LES CHOMEURS, CES PROFITEURS ...
LES CHOMEURS, CES PROFITEURS …
… C’est ce que laisse clairement sous-entendre la proposition de Nicolas Sarkozy de conduire un référendum sur la suppression des allocations chômage aux demandeurs d’emploi qui refuserait une offre ou une formation.
Admettons qu’il existe des gens qui se fassent un objectif et un idéal de vie de vivre avec quelques centaines d’euros par mois, au bord de la misère sociale et coupé de tout lien avec le monde du travail. Admettons-le juste un instant. Imaginons même qu’il puisse y avoir 1 million de ces profiteurs en France, ce qui, rapporté à la population active, serait énorme. Et estimons que chacun d’entre eux « coûte » à la collectivité 1000 euros par mois (ce qui est également énorme). Le coût social des « profiteurs » serait alors de 12Mds€/an. C’est énorme (mais n’oublions pas que nous partons d’hypothèses extrêmement hautes). Mais c’est aussi peu. Quelques chiffres :
- Entre 7 et 12 Mds€ / an = la fraude à la TVA[1].
- 100 Mds€ / an = le manque à gagner généré par les allègements fiscaux (pour la plupart des niches fiscales) depuis 2002.
- 40 Mds€ / an = le montant évalué des fraudes fiscales (selon le Syndicat national unifié des impôts) [2].
- Entre 8 et 20 Mds€ / an = le montant des fraudes sociales des employeurs (selon le député UMP Dominique Tian).
- 50 Mds € / an = les intérêts du service de la dette que la France doit honorer tous les ans parce qu’elle emprunte à près de 4% aux banques de l’argent que celles-ci empruntent à un taux presque nul à la banque centrale européenne … (Lire Faut-il monétiser la dette ?).
- Et surtout 535 Mds € = l’augmentation du déficit public pendant le mandat de Nicolas Sarkozy (Lire Le président à 300millions € / jour).
Les « profiteurs » fantasmés ne sont donc certainement pas la cause de la faillite de nos comptes publics ni de notre Etat-providence[3]. En aucun cas, ils ne sont donc une question primordiale pour l’avenir de notre pays. Rien donc ne justifie qu’ils fassent l’objet d’un referendum.
Cette proposition dénote également à quel point l’UMP est coupé de la réalité.

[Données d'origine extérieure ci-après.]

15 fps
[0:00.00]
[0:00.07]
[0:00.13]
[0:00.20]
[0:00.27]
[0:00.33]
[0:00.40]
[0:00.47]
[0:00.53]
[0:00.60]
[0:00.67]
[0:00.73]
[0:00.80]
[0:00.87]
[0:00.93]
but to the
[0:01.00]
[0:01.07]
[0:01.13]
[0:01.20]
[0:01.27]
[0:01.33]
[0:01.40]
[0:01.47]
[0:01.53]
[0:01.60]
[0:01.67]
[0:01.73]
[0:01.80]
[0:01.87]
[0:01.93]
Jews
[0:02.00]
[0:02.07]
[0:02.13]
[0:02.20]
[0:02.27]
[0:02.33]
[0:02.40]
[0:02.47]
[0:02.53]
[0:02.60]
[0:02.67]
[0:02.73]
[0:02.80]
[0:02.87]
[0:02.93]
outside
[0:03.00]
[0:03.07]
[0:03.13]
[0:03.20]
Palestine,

Quiconque regarde quelque peu les offres d’emplois y trouvera aisément des annonces du type « profil master ingénieur ou école de commerce, 5 ans minimum d’expérience professionnelle, salaire net : 1200€/mois ». Vous qui appartenez aux classes les plus aisées, accepteriez-vous que vos enfants qui font des études difficiles (et couteuses) s’en retrouvent contraints à accepter un tel salaire ? Et pour les peu ou pas diplômés, au nom de quoi devraient-ils accepter un emploi à des centaines de kilomètres de celui de leur conjoint ou une formation qui ne correspond nullement à leurs aspirations ?
Alors pourquoi cette posture ?
Tout simplement parce que Nicolas Sarkozy et l’UMP sont aux abois et qu’il ne leur reste plus qu’une carte à jouer pour ne pas être débarqués par les Français le 6 mai prochain (voire le 22 avril …) : Divide et impera. Les travailleurs contre les chômeurs. Les salariés du privé contre les fonctionnaires. Les parents d’élèves contre les enseignants. Les policiers contre les magistrats. Les « Français de souche » contre les immigrés … etc. En ranimant tous les clivages possibles, le parti présidentiel espère mettre l’opposition[4] aux abois en semant également la zizanie dans ses rangs et surtout, il compte dresser les Français les uns contre les autres pour se présenter comme la seule alternative à même de réformer, ce qu’il a si peu fait depuis 5 ans[5].
Cette posture est indigne d’un Président de la République dont le rôle premier est de rassembler les Français. Et surtout elle est indigne de la République qui ne reconnaît que des citoyens unis selon un pacte républicain commun.
Source de l’illustration : http://zorrodeconduite.blogs.nouvelobs.com/archive/2010/01/index.html.*
[1] Lire Thibault Gajdos, Fraude sociale et fraude politique, Le Monde économie, 21 novembre 2011.
[2] Lire Christian Salmon, l’ADN du Sarkozysme, Médiapart, 3 décembre 2011.
[3] Cela n’exclut pas pour autant de sanctionner les fraudeurs, ne serait-ce que par justice sociale vis-à-vis de ceux qui respectent les droits et les devoirs du citoyen.
[4] Il est vrai que le supposé premier parti d’opposition ne propose guère mieux : lire Critique du projet Hollande.